A FAANG-internal platform (anonymous)

Layer: Hyperscaler infrastructure. Why we are watching: At least two of the largest companies in the industry have shipped internal agentic platforms that are, in our on-background conversations, doing more sophisticated work than any of the public products. The platforms are not available externally and will not be quoted by name. We watch them because they are the leading indicator for what the commercial layer will look like in two years. The patterns the FAANG-internal platforms have already adopted are the patterns the commercial market will adopt next.

Vertical workforce products (collectively)

Layer: Bundled vertical applications. Why we are watching: Several vertical-workforce products — sales workforces, support workforces, operations workforces — are doing real architectural work inside narrow domains. We are watching the category as a whole rather than picking individual vendors because the architectural lessons are shared. The question is which of the verticals will start to share substrate with the horizontal platforms versus which will keep building their own.

The bundled-OS cohort (Sema4.ai, MultiOn, Adept ACT, Web4OS, et al.)

Layer: Bundled agentic OS / workforce platform. Why we are watching: A small cohort of bundled platforms has converged on a surprisingly consistent set of architectural choices: a supervisor topology with a coordinator agent and named specialists, a structured-card surface instead of chat-first, credit-based commitment pricing, and a canonical-host bet (the filesystem, the browser, or a deploy target lives outside the platform). The combination is unusual enough across the cohort that whichever members survive will tell us whether the bundled approach scales into something that looks like an operating system rather than a vertical application. Our patterns reading across the cohort is here, and our five-product comparison is here.

What is not on this list

Several categories of product are not on the list deliberately.
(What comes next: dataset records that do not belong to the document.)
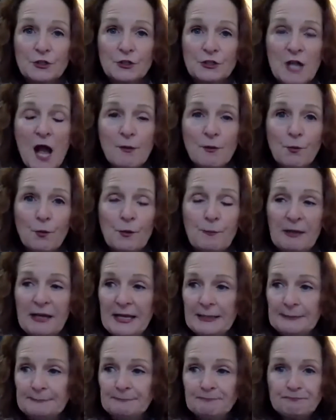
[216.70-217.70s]
column would
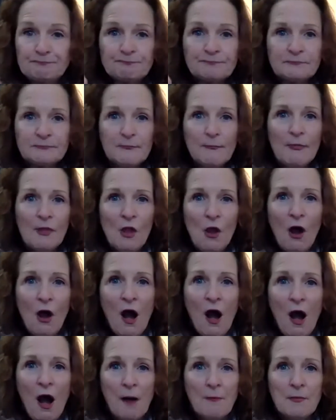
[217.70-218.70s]
be
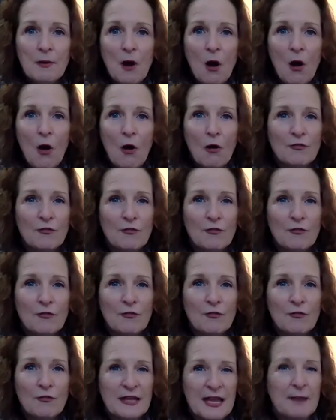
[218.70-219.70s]
all the
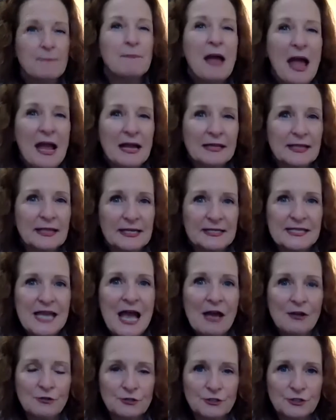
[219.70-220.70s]
impact that
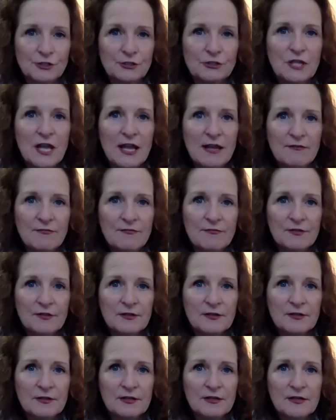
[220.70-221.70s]
it's had on your life,
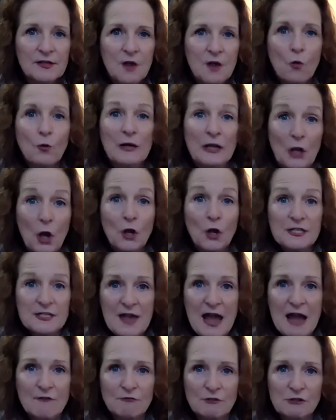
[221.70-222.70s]
holding on to
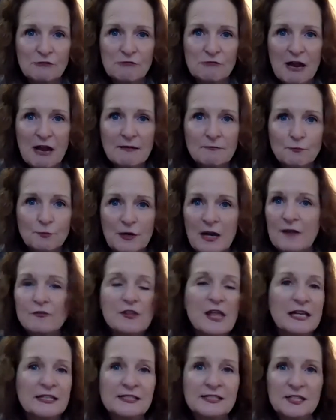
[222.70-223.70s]
that regret, whatever
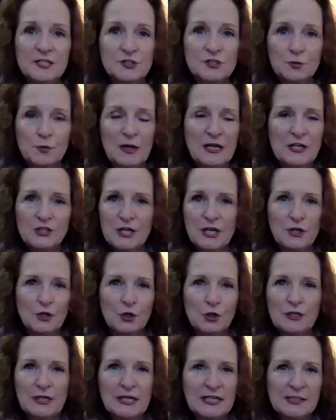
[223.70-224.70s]
that situation or
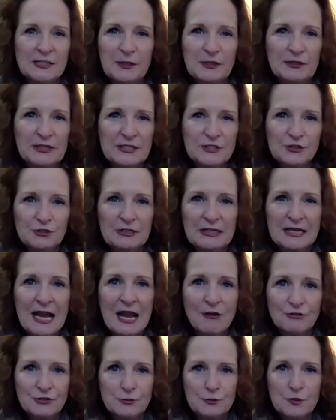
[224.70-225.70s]
experience or
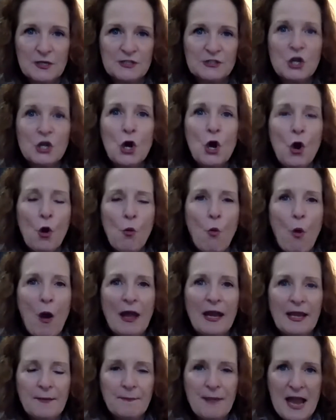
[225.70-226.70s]
encounter was. What
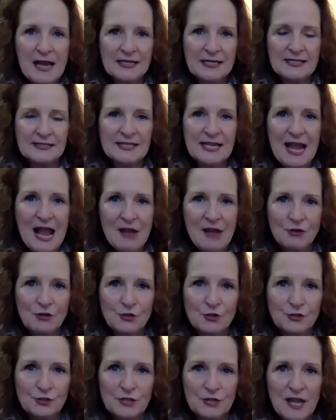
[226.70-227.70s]
impact has it had on your
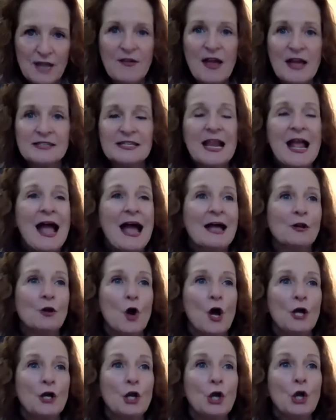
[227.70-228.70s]
life? Has it had
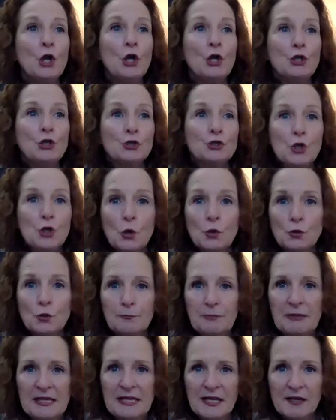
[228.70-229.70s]
on your total
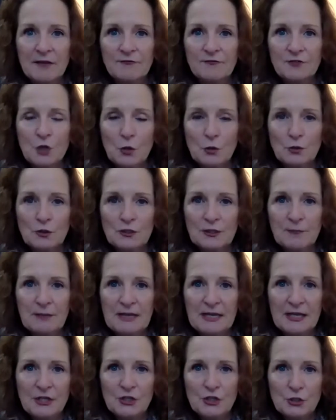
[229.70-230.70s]
being of totally
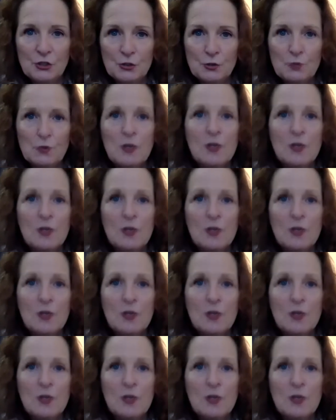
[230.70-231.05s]
being you?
Chat-first AI assistants. Even when these are technically agentic, the surface choice puts them at the wrong layer for our coverage. We cover them when they cross into orchestration territory.

Single-purpose verticals without architectural distinction. A product that uses a framework to build a domain-specific application is the framework’s user, not its peer. We cover the framework. The framework’s users are covered by the trade press, not by us.

Products with substantial fundraising and thin shipping. A team that has raised a large round but has not shipped enough for us to evaluate gets reviewed when they ship. We do not cover fundraising as a signal of architectural seriousness.

Products that are primarily marketing. Several products in the category are well-marketed wrappers over thin orchestration. We watch them in the way one watches a press cycle, not in the way one watches an architecture.

How we will cover the twelve

Our plan for 2026 is to publish at least one substantive piece on each of these products or working groups. Some of those pieces will be architecture teardowns. Some will be Q&As with the maintainers. Some will be retrospectives at year-end on what each product shipped and what it teaches the rest of the field. We will not publish puff. We will not publish synthetic benchmarks. We will publish what working engineers in the field actually want to read.

If you are working on one of these products and want to talk on background — about an architectural decision, a working-group proposal, or a release we have missed — the desk is at editors at agentic dot review.

The category is moving faster than any single publication can cover honestly. We will not try to cover everything. We will try to cover the things that matter most carefully. This list is the working scope of “things that matter” for our calendar year. We will revise it as the field moves.